Requirement:
Copy out each line below in which the string "second" appears.

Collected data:
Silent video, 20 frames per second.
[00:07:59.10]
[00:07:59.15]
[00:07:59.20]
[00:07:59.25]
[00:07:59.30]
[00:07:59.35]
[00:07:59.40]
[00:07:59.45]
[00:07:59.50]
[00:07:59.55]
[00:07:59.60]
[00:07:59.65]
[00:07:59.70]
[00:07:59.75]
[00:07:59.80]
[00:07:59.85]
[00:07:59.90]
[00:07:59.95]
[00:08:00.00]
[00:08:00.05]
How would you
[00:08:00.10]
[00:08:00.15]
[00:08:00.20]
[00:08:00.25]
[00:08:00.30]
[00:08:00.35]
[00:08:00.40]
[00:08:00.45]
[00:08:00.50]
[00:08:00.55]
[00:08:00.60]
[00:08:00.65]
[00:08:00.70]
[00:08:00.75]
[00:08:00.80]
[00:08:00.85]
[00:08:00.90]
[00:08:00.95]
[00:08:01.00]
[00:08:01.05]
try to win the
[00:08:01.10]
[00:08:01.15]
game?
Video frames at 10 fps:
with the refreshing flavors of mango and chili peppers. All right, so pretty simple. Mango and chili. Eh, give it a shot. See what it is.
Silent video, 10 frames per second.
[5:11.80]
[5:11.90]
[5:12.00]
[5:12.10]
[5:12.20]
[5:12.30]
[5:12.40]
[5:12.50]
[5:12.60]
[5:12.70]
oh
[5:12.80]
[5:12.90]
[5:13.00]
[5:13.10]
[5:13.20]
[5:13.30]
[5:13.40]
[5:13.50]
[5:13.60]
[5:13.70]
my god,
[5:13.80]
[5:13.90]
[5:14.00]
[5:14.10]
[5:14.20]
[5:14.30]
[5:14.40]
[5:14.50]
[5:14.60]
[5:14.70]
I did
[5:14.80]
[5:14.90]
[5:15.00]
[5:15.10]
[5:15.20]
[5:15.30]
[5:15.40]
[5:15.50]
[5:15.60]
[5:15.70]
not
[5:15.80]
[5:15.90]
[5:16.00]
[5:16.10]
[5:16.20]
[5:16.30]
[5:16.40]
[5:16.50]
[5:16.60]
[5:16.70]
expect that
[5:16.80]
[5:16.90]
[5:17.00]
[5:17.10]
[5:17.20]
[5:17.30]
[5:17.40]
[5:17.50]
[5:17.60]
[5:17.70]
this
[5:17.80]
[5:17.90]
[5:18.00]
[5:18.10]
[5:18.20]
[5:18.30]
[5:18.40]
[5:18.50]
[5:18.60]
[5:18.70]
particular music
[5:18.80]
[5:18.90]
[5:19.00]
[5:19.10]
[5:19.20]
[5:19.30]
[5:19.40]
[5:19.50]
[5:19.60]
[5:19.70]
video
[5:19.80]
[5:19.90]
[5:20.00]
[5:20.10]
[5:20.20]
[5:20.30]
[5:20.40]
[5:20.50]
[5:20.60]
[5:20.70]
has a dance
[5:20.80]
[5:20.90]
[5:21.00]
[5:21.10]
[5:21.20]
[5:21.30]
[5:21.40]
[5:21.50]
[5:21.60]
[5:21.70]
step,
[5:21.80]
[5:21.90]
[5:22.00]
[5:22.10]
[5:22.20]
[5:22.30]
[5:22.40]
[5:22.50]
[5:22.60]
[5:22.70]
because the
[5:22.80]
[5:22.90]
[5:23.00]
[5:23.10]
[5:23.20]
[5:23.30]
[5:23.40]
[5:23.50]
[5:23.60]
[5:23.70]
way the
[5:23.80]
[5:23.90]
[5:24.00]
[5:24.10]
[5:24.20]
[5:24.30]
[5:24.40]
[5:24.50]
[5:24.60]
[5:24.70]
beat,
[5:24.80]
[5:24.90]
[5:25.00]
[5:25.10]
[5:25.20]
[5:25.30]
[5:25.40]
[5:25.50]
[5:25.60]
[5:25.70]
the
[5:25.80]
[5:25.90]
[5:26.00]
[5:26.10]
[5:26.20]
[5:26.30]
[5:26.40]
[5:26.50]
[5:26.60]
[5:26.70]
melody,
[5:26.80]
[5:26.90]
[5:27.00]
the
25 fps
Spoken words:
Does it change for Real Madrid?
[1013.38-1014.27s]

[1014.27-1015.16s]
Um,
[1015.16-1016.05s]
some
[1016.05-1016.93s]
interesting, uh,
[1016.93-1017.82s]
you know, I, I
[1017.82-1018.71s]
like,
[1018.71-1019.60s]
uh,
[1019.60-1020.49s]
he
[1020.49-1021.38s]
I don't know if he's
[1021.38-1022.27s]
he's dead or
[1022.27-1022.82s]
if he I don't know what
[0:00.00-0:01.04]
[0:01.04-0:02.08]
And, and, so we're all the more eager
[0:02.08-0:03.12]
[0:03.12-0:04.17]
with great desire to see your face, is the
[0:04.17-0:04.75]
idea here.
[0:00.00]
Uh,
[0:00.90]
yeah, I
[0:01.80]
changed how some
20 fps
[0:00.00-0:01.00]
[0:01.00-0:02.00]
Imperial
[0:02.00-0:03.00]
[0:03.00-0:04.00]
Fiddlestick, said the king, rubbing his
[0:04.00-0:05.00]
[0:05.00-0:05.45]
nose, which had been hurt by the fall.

Answer for this exercise:
Silent video, 20 frames per second.
Silent video, 10 frames per second.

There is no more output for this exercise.